In truth, though, there was never any doubt. None of the rumours which emerged linking Lewandowski to the Premier League or La Liga were ever substantially justified, and most ran out of steam before they'd even gone to print. The Bayern angle endured.

After the Champions League Final, Jupp Heynckes seemed to confirm that Lewandowski would be joining in the summer, and was greeted with the usual snarly reaction from the Dortmund camp. He was not for sale in the summer of 2013, was the clear message from Dortmund. Indeed, by refusing to let him go until his contract expired, BVB not only forsook the opportunity to make any money on his transfer fee, they also allowed the player to negotiate a pay rise.
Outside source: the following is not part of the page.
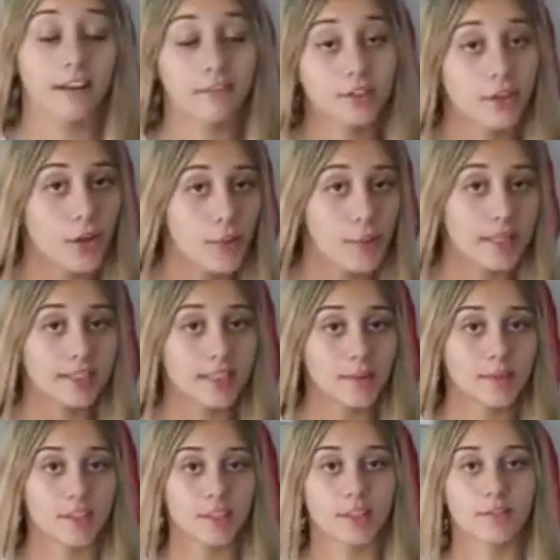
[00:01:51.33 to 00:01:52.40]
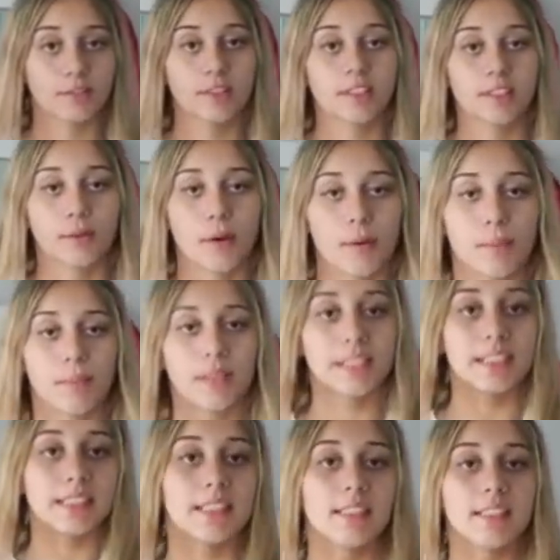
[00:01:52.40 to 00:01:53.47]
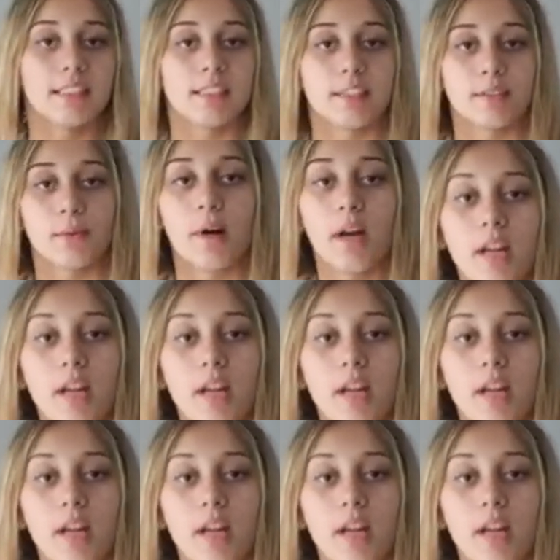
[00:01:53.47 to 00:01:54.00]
I'm gonna have to go on my tippy toes for this one, but this is this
Dortmund chief executive Hans-Joachim Watzke, though, insisted in an interview with the Süddeutsche Zeitung that the price the club paid to keep Lewandowski for one more season was justified. “When you don't have so much money, you can't brashly declare a player irreplaceable. But he scores goals for us, and works unbelievably hard, and we couldn't have replaced him in the summer”.
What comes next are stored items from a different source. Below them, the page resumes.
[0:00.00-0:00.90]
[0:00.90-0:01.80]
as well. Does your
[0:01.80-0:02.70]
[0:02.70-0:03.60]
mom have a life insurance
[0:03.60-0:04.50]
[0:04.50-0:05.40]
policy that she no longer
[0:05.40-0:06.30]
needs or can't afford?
It's a fair point. Even with Lewandowski, Dortmund have struggled this year, with newcomers such as Pierre-Emerick Aubameyang and Henrikh Mkhitaryan showing promise, but unable to make up for the loss of Götze and the myriad of injuries. Without Lewandowski, they could be worse off than they are now – fourth in the Bundesliga, and through to the next rounds of the Champions League and the DFB Pokal.

Watzke and BVB Director of Sport Michael Zorc have been putting on a brave – or rather resigned – face these last 24 hours. They claim there is no ill feeling between the club and the player, and that they are sure he will continue to perform for Dortmund in the coming months. Even the anger from the fas has been muted, with a few vicious comments on facebook just about the worst of it. If Götze's departure was a shock and a betrayal, Lewandowski's was the anti-climactic end of what had become a marriage of convenience.

That doesn't mean there is any less ill feeling towards Bayern. The club is re-establishing itself as the bullying, unassailable power of the Bundesliga, and with Lewandowski and Götze, they have put two cherries on that cake. It is a cliché which, like FC Hollywood, is often dished out without consideration. Bayern are not the only big club who buy players from other German teams. At the Champions League Final, for example, only three of Bayern's first eleven had been purchased from a German opponent, compared to seven Dortmund players.

Nevertheless, there is an ostensible difference between buying a young talent like Sven Bender from 1860 Munich and poaching an already established, globally coveted superstar from a major title rival. Lewandowski's exit may confirm the trend this season that Dortmund are by no means miles ahead of the rest of the Bundesliga, but it will also only strengthen the one enduring power of German football.

Two years ago, kicker magazine ran a front page with a quote from Lewandowski: “I'm playing for the German Champions,” he said, “why would I want to go to Bayern?” With a seven point lead and a game in hand at the winter break, with a squad deeper, more expensive and more talented than any of their Bundesliga rivals, it doesn't take too much to imagine that Lewandowski will shortly be playing, once again, for the German Champions.